War, war and war. That’s what they have to offer and highwayscribery hopes you’re in the weapons dealing business because otherwise your just another citizen whose lost their civil rights in a declining country.
Meanwhile, John McCain seems to have revived his presidential prospects with a commercial mocking Hillary Clinton’s support of a Woodstock Museum in New York.
McCain said at a recent debate that he was “sure it was a cultural and pharmaceutical event” and then used the recording of his big laugh-line in the commercial as voice over to images from that great day in American history. “I was tied up at the time.”
Oh well good for you. As the scribe sees it those dancing people were upset you and others were over there killing and being killed; they were leading by example, showing how life should be lived with joy and in community rather than under the perpetual rain cloud the Republicans promise.
You have to love the Republican way. Your chances of getting into the true club (not the one that merely votes for it) are pretty slim, but they’ll mock you for being an outsider every chance they get.

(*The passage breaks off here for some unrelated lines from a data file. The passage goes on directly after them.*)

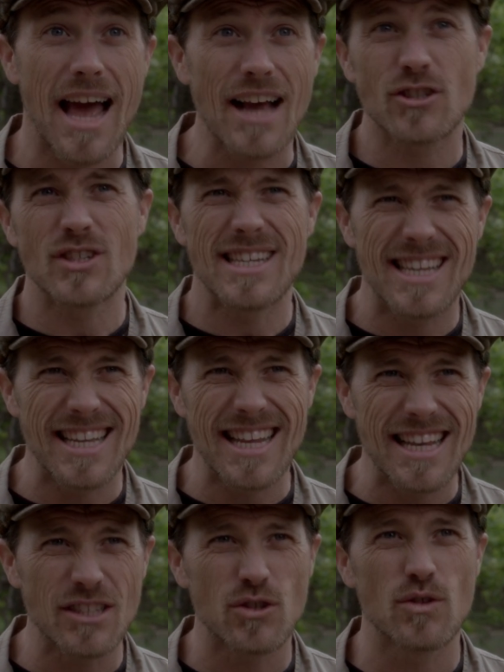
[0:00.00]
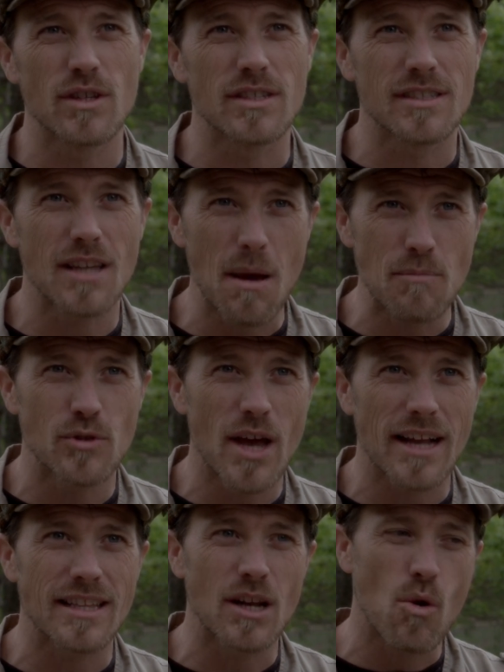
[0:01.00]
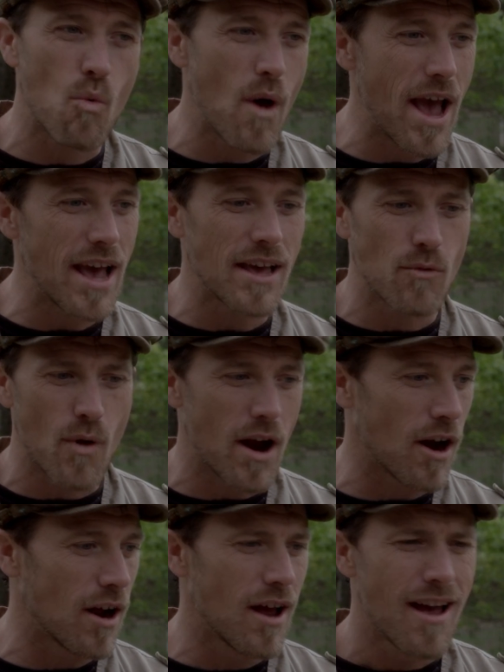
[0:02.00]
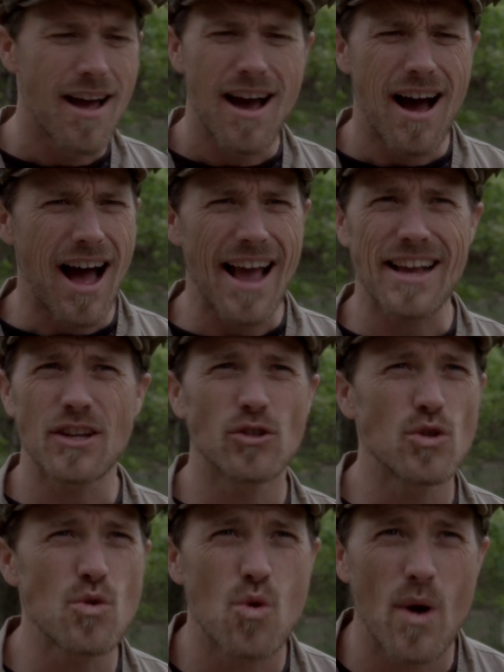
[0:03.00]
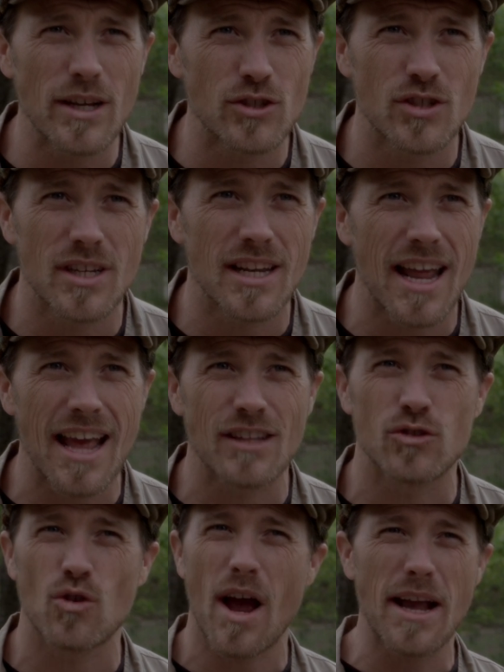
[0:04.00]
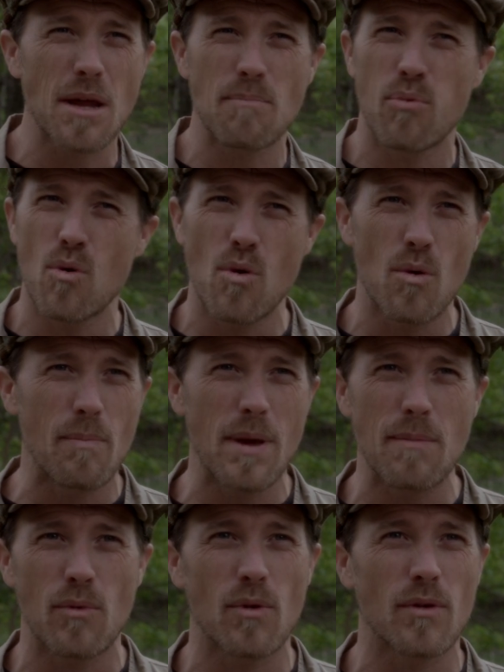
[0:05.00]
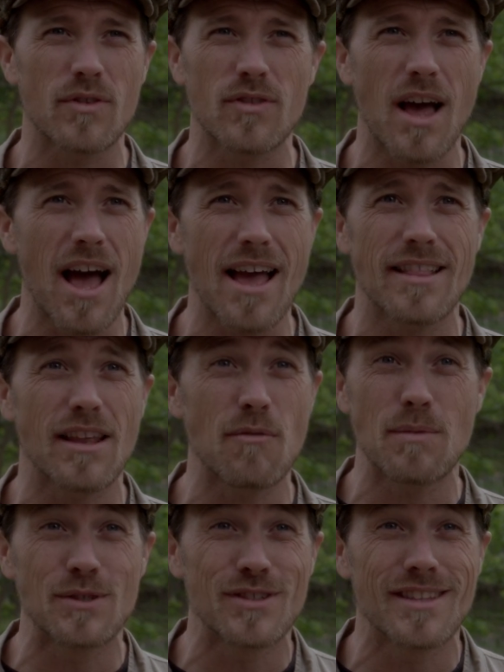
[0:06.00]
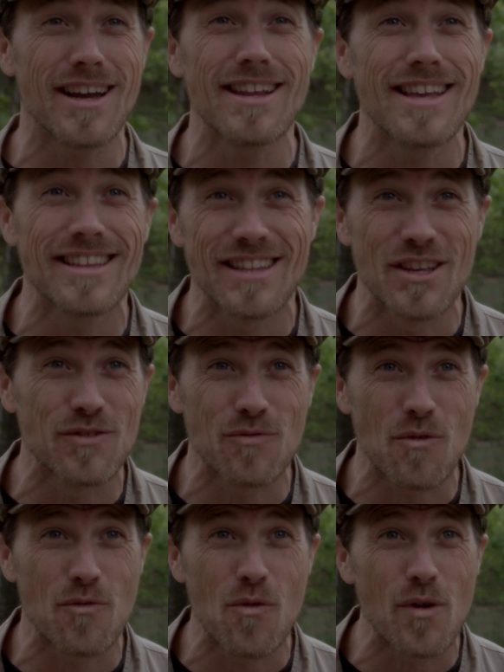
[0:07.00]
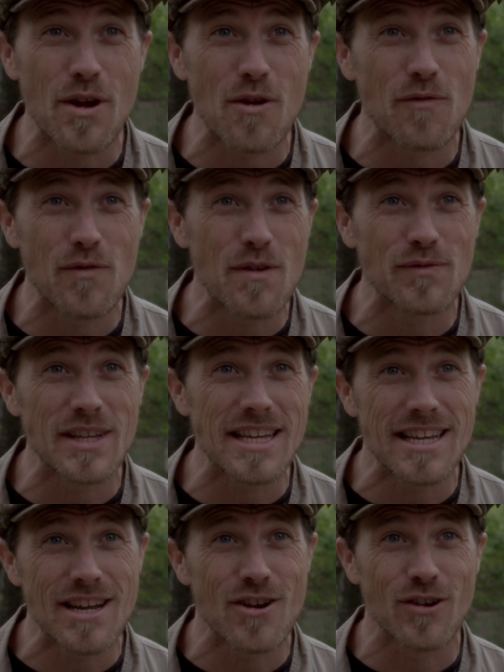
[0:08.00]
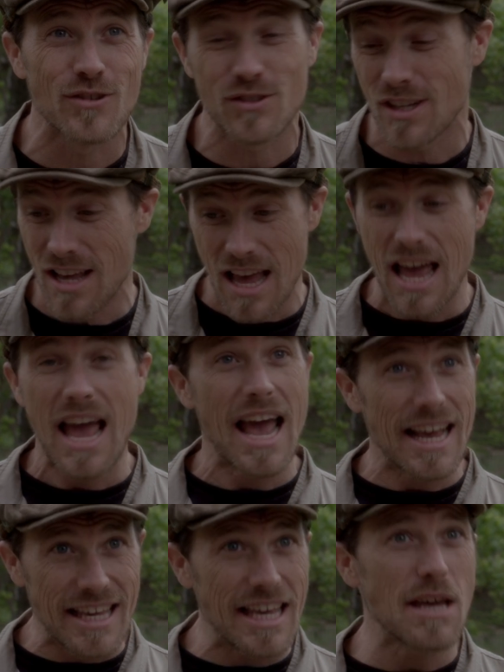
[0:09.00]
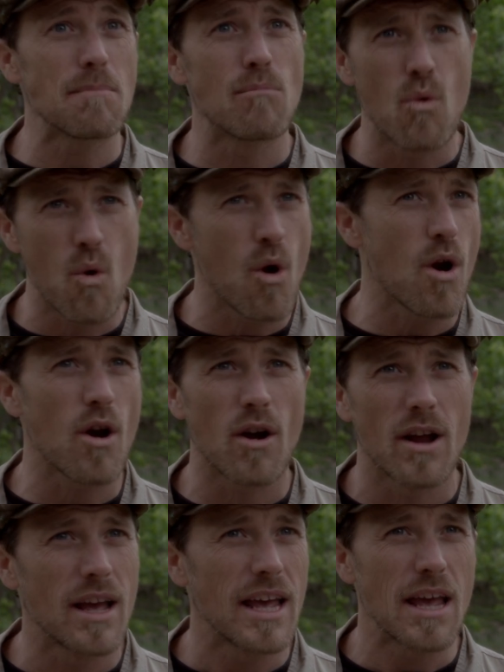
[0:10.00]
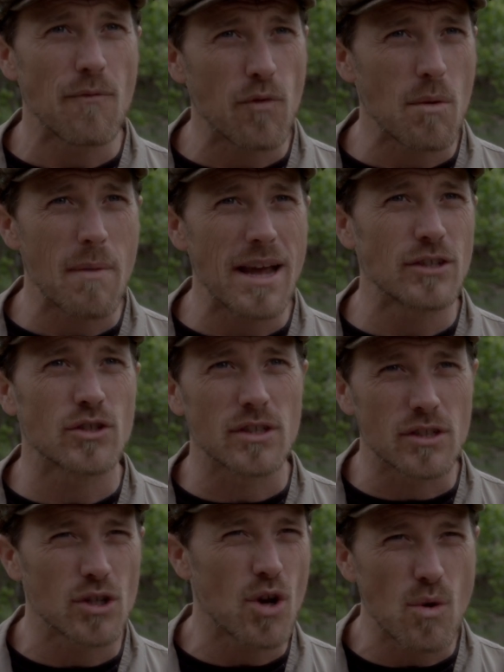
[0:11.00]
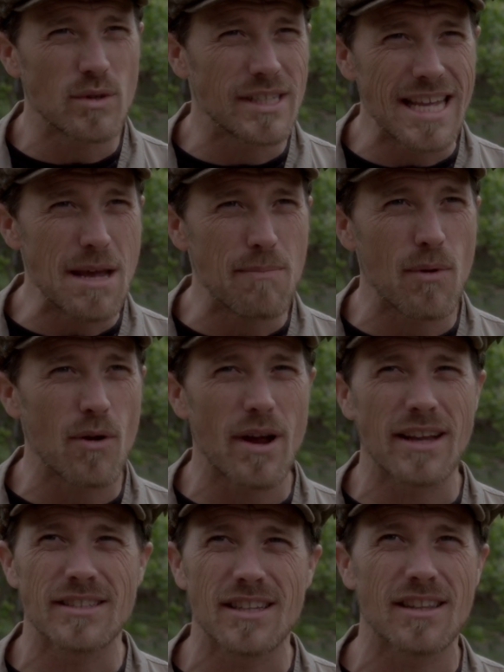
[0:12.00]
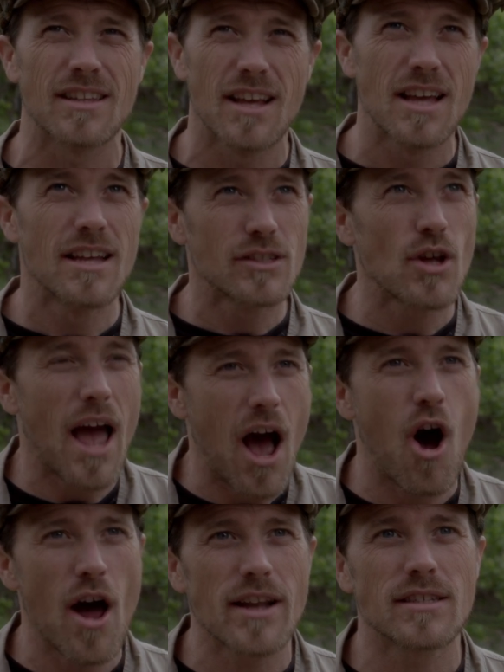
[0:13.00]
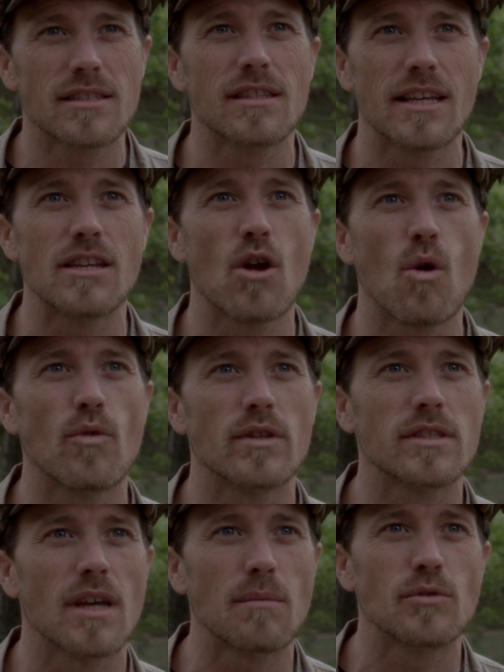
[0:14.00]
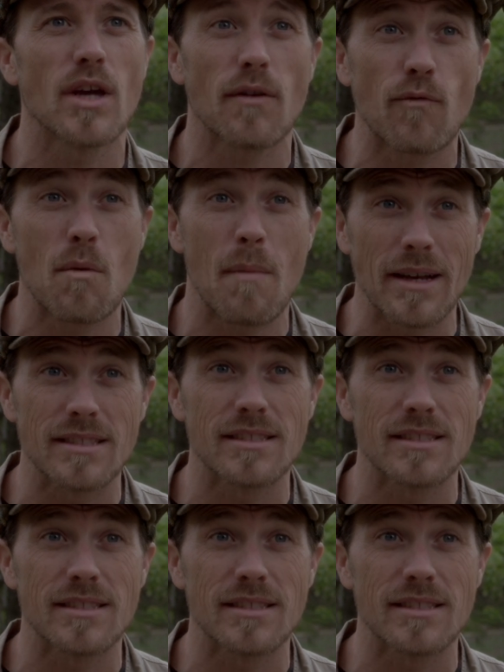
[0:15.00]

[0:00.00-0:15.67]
to actually get into the subject in a way where I can do question and answer. I can pull people aside that have been studying this for 40 or 50 years and get more information to go deeper and to honestly know the subject for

With all the squalor and misery, with the perpetual fear, the environmental degradation and enmity between peoples all over the world, they have maintained throughout the years a smug smirk reserved for those who would dance and preach peace.
For the Party Party.
It’s worth noting the Woodstock museum funding Clinton voted for was $1 million.
Last time the scribe looked, the Iraq war, which McCain is dead set against ending, had cost $463 billion, but that was half an hour ago.

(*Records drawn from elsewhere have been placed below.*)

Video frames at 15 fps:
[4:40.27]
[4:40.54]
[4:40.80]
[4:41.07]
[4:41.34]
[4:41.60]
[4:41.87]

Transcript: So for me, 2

And now a little something about Woodstock...
the highway scribe did not make it to the actual festival, although even at the age of 10 its tremors shook him from a distance.
A year later, his mom took the scribe, his sister Rosemary, and baby brother Bradley, up to Woodstock. It was near the place where they made Corning Wear, which mothers cooked their casseroles in back then.

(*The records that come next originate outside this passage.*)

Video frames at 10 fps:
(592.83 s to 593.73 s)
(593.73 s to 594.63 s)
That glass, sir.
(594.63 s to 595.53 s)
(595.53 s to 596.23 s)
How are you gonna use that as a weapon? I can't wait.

The town was overrun by long-hairs whom, as has been the case across urban American in ensuing years, had done much to improve it with color, creativity, art, and vibrance. the scribe bought a patch for his jeans that said “LSD” designed in the same graphic style as the STP Oil label, which seems to have disappeared from the commercial scene.
At one point in our incense-inspired walk through the leafy burg, we stopped to watch a stream flow under a small wooden bridge. We were approached by a young man with a beard that made him appear less young to us. Our mother was elsewhere, but this was in a time before amber alerts.
UnAmerican, he talked nothing about himself, but patiently asked questions of us and recorded the answers in a notebook. He assured us that we were very interesting and that he should know, because that is what he was dedicated to doing: listening to people and recording their stories. He left with a smile shortly thereafter. We were never abducted or molested.
the highway scribe made a career out of his shining example.
Years later, the scribe and friends used to go to a nearby independent theater to see the Woodstock movie, which you may not know, was edited by Martin Scorcese. The music, of course, is astounding, but what used to excite the crowd most were the words of an old-timer on a porch who spoke to the film makers.
The exact words escape now, but to paraphrase he said that people of the rural farm town did not quite know what to think when all these scruffy items waltzed in singing, dancing and drinking, but that as the days wore on, it seemed to him their behavior was unimpeachable, that their example was one that might serve the whole world, that they’d be welcome back any time they saw fit to return, which he hoped would be soon, and that he himself would never forget how wonderful they were.
In today’s world, that’s worth $1 million and a museum.